7.1.1 Allgemeines
Rz. 219
Das UStG enthält mit § 26b UStG und § 26c UStG strafrechtlich relevante Tatbestände.
Da es sich bei diesen Regelungen nicht um Normen aus dem Bereich der Steuerfestsetzung handelt, wären sie unter systematischen Gesichtspunkten als steuerstrafrechtliche bzw. bußgeldrechtliche Vorschriften besser in der AO eingefügt worden.
Zu der ab dem 1.7.2021 gültigen Streichung des § 26b UStG und der Neufassung der §§ 26a, 26c UStG vgl. Rz. 234ff.
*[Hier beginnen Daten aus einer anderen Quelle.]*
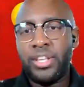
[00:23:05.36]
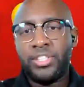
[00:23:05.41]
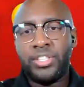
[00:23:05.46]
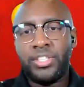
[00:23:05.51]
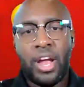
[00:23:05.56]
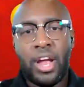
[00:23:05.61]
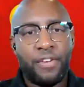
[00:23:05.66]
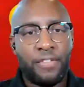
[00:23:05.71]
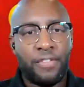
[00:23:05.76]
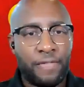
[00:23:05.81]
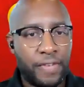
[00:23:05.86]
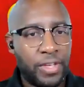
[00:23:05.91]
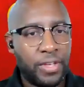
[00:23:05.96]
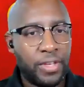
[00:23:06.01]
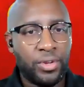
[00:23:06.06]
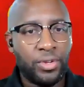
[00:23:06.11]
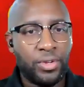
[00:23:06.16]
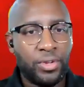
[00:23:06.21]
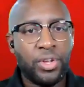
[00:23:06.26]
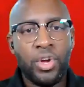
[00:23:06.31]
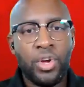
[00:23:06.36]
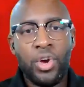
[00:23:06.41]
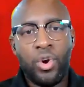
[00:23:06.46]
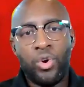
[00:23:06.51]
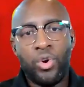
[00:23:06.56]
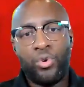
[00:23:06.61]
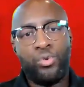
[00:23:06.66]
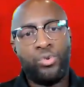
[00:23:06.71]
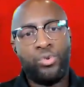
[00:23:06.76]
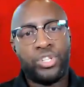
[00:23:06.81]
desired field
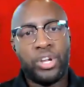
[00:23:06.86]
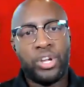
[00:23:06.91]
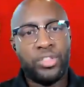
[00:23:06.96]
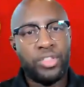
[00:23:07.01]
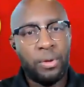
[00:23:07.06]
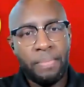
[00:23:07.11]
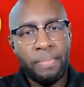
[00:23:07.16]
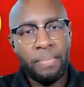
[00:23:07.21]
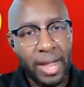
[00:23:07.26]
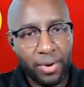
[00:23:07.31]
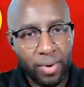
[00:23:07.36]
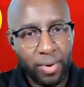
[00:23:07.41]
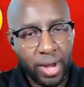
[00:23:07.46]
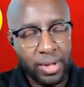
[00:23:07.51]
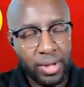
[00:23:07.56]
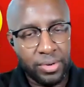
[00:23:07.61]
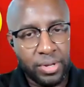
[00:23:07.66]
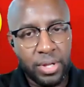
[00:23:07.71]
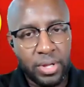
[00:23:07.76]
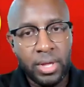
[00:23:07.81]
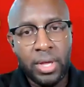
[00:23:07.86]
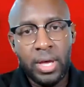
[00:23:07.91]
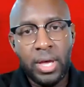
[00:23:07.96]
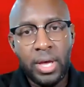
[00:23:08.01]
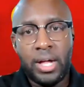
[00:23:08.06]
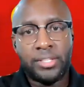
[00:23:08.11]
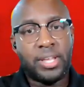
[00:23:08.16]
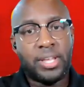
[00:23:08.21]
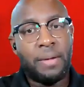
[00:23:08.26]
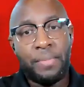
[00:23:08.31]
or who share their background.
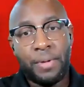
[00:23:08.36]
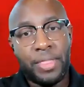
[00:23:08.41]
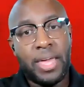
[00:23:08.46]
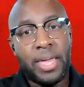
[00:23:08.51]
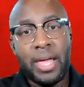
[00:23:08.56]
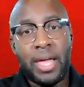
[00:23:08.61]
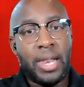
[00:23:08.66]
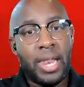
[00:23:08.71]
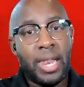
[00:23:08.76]
On top of that,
7.1.2 Zweck der Vorschrift
Rz. 220
Durch das Gesetz zur Bekämpfung von Steuerverkürzungen bei der USt und zur Änderung anderer Steuergesetze v. 19.12.2001 wurden mit Wirkung zum 1.1.2002 u. a. §§ 26b und 26c UStG aufgenommen. Mit § 26c UStG wurde dabei erstmalig ein Straftatbestand geschaffen, der auf die Schädigung des USt-Aufkommens zielt.
Rz. 221
Zweck der §§ 26b und 26c UStG ist es, das USt-Aufkommen als wichtigste Einnahmequelle von Bund, Ländern und Gemeinden zu schützen. Dieses Ziel soll erreicht werden, indem durch die Einführung von Sanktionsnormen auf die Betrugsanfälligkeit des bestehenden USt-Systems reagiert und der steuerehrliche Wettbewerber vor Wettbewerbsverzerrungen geschützt wird. Mithin soll der Missbrauch des Vorsteuerabzugs (z. B. durch Karussellgeschäfte) bekämpft und die wirtschaftliche Neutralität der USt gewahrt werden, sodass z. B. die Schöpfung von Liquidität durch die verspätete Zahlung der USt sanktioniert wird.
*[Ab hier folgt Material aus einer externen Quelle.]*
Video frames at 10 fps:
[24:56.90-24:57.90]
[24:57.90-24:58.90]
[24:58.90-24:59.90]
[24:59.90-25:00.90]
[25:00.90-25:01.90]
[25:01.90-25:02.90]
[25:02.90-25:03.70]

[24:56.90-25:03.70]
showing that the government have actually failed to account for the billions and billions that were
Durch § 26c UStG ist somit erstmalig nicht die fehlende Erklärung einer geschuldeten Steuer, sondern die bloße Nichtzahlung von zuvor angemeldeten oder erklärten eigenen Steuern strafbar. Allerdings finden die §§ 26b, 26c UStG bisher, abgesehen von einzelnen Bundesländern, geringe Anwendung.
7.1.3 Steuerstraftat
Rz. 222
Die Schädigung des USt-Aufkommens nach § 26c UStG ist eine eigenständige Steuerstraftat i. S. d. § 369 Abs. 1 Nr. 1 AO. Danach wird mit einer Freiheitsstrafe bis zu fünf Jahren oder mit Geldstrafe bestraft, wer in den Fällen des § 26b UStG gewerbsmäßig oder als Mitglied einer Bande handelt, die sich zur fortgesetzten Begehung von Handlungen i. S. d. § 26b UStG verbunden hat.
Wie sich aus § 12 Abs. 1 StGB ergibt, handelt es sich aufgrund der Mindeststrafe von unter einem Jahr bei § 26c UStG nicht um ein Verbrechen, sondern um ein Vergehen. Dementsprechend ist nach § 23 Abs. 1 StGB der Versuch der Tat in Ermangelung einer diesbezüglichen ausdrücklichen Regelung nicht strafbar.
Bei der Abführungspflicht des § 18 UStG handelt es sich nicht um ein besonderes persönliches Merkmal i. S. d. § 28 Abs. 1 StGB, sondern ein tatbezogenes Merkmal, da weder eine vorrechtliche noch eine besondere Pflichtenstellung höchstpersönlicher Art vorliegt. Folglich ist bei einer Verurteilung wegen Beihilfe zur bandenmäßigen oder gewerbsmäßigen Schädigung des USt-Aufkommens nur eine Milderung des Strafrahmens nach Beihilfegrundsätzen, nicht hingegen zusätzlich wegen der Sonderdeliktseigenschaft gem. §§ 28 Abs. 1, 49 Abs. 1 StGB angezeigt.
Gemäß § 369 Abs. 2 AO gelten für alle Steuerstraftaten die allgemeinen Gesetze über das Strafrecht, soweit die Strafvorschriften der Steuergesetze nichts anderes bestimmen. Folglich gelten für § 26c UStG neben dem allgemeinen Teil des StGB über § 385 Abs. 1 AO auch die Regelungen des Strafverfahrensrechts (insb. StPO und GVG), soweit die AO nichts anderes bestimmt.